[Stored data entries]
********************

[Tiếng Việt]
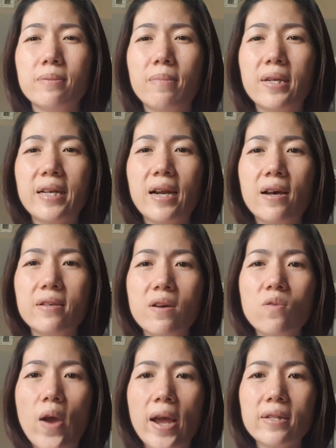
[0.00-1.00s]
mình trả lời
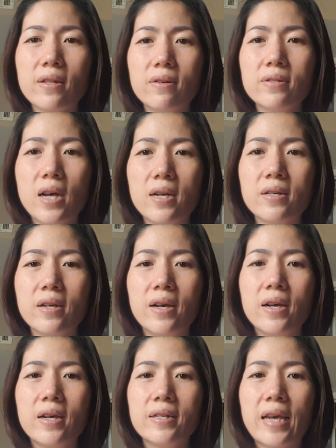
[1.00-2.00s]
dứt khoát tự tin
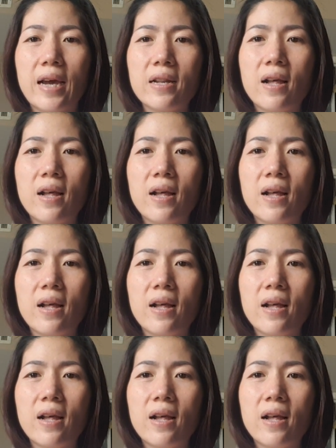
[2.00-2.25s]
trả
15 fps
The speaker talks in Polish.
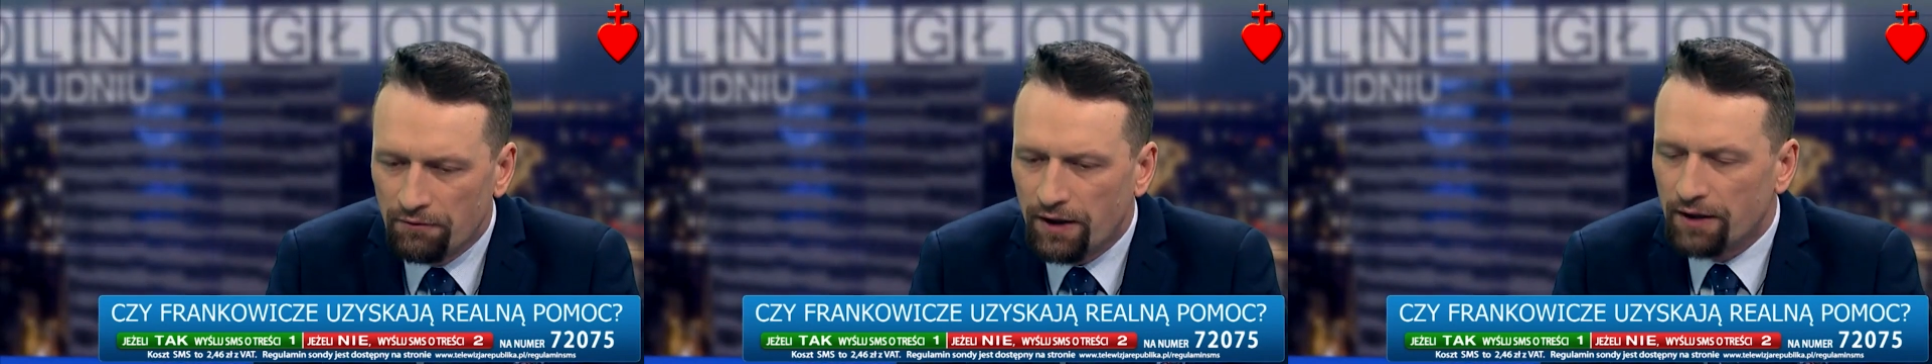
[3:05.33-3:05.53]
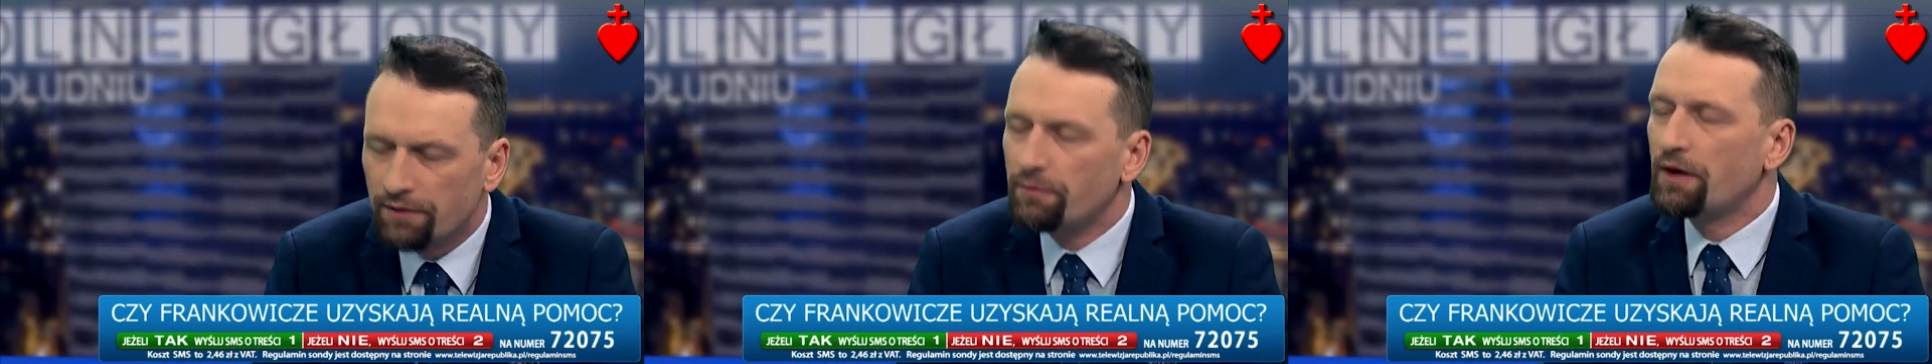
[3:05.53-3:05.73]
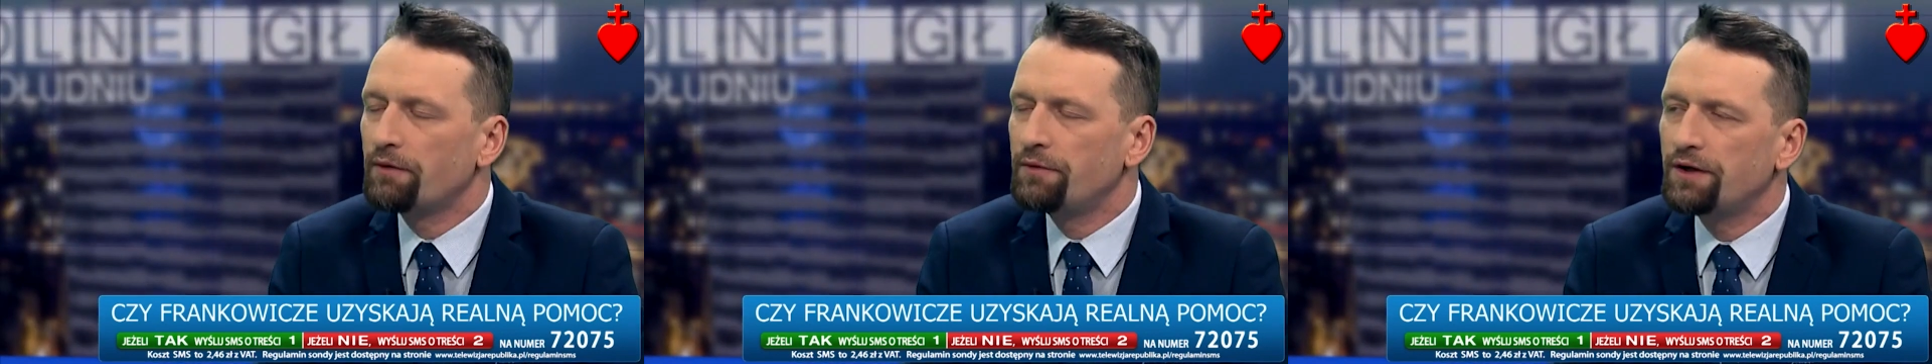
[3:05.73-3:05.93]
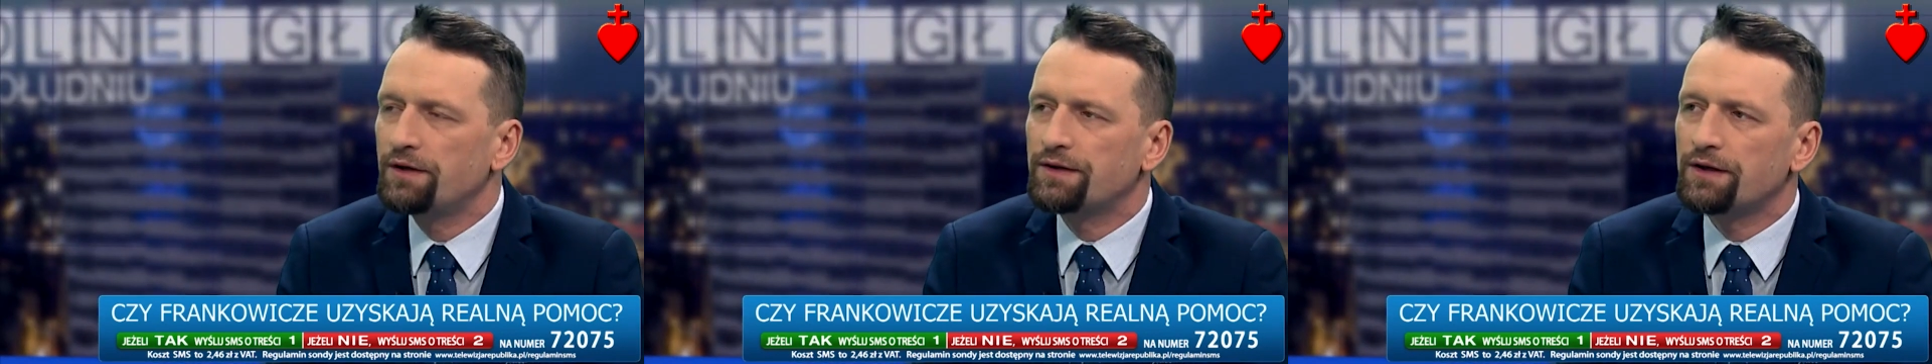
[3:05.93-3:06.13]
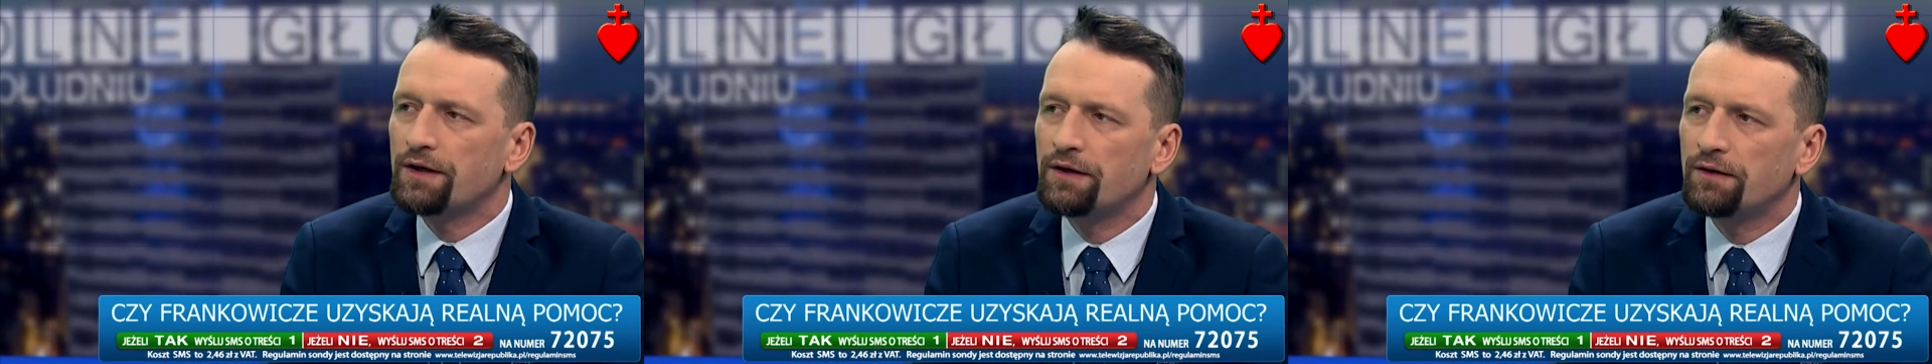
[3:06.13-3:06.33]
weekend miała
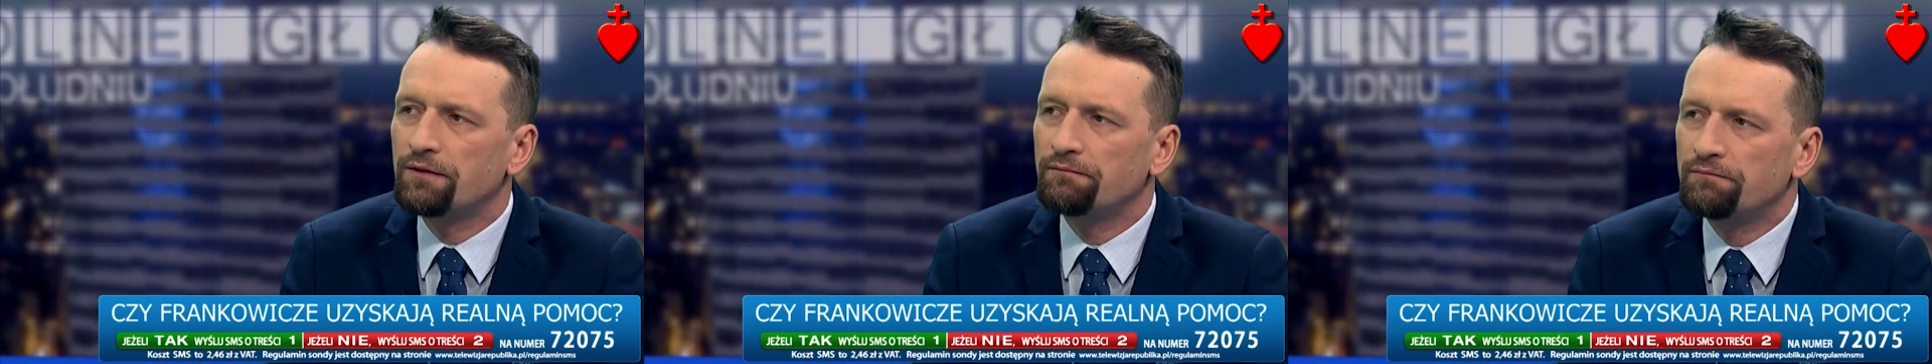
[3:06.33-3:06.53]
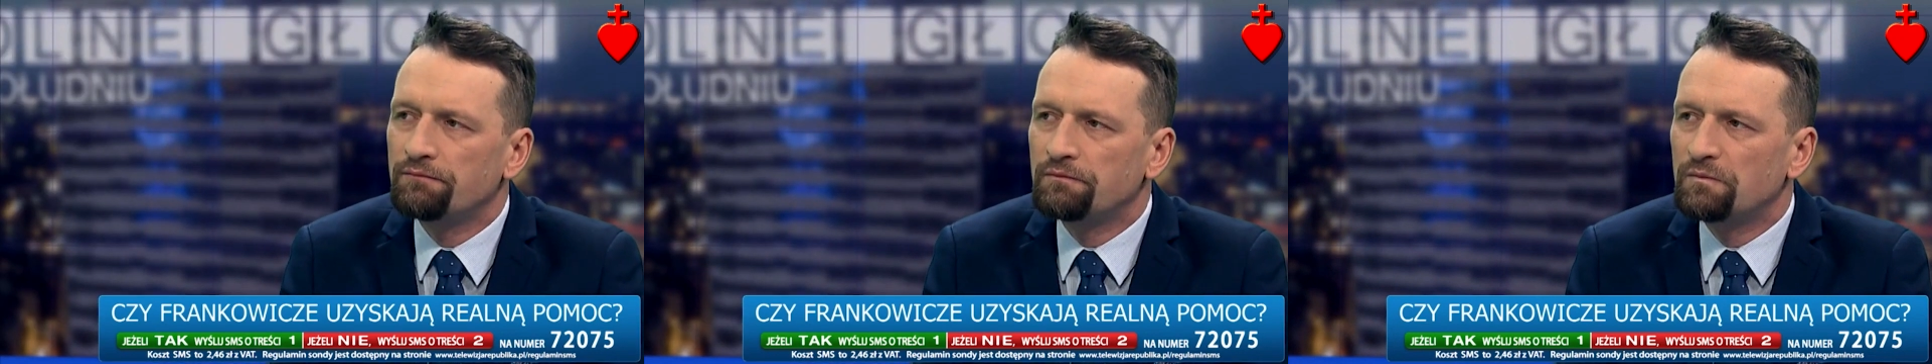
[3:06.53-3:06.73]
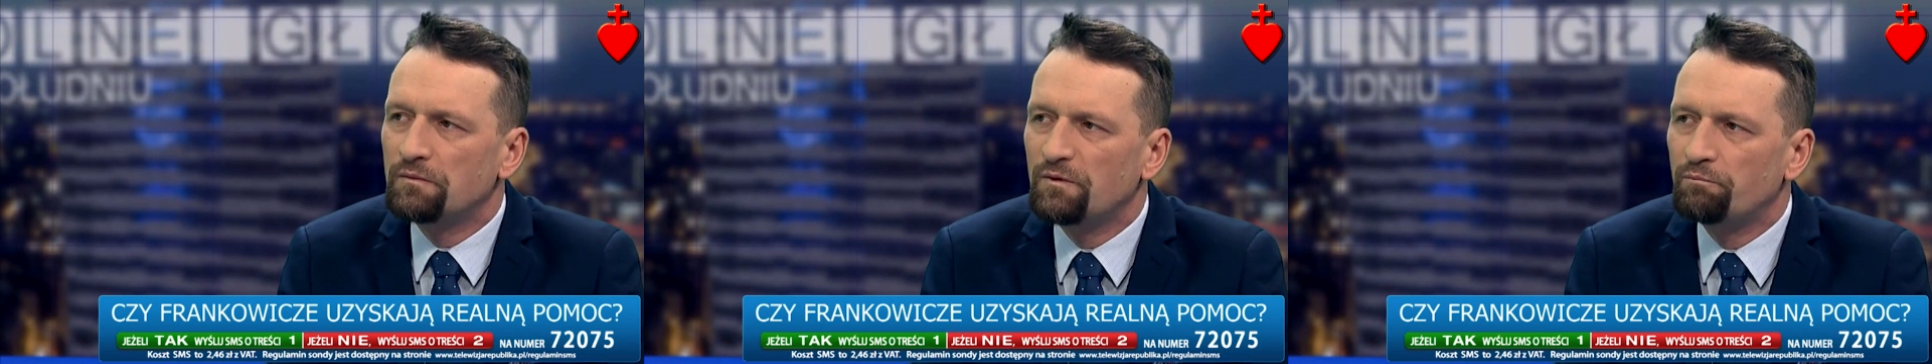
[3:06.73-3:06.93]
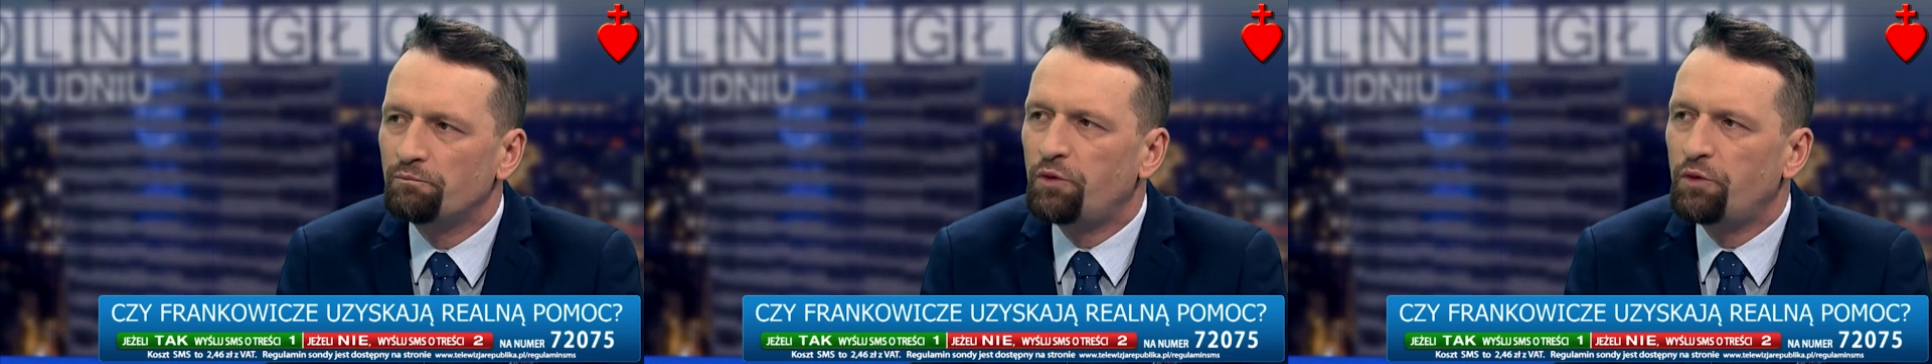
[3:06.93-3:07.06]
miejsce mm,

********************

_PROBLEM DESCRIPTION_
You need to restate all of the entries above exactly and leave the pictures behind.

_WRITTEN ANSWER_
[Tiếng Việt]
[0.00-1.00s]
mình trả lời
[1.00-2.00s]
dứt khoát tự tin
[2.00-2.25s]
trả
15 fps
The speaker talks in Polish.
[3:05.33-3:05.53]
[3:05.53-3:05.73]
[3:05.73-3:05.93]
[3:05.93-3:06.13]
[3:06.13-3:06.33]
weekend miała
[3:06.33-3:06.53]
[3:06.53-3:06.73]
[3:06.73-3:06.93]
[3:06.93-3:07.06]
miejsce mm,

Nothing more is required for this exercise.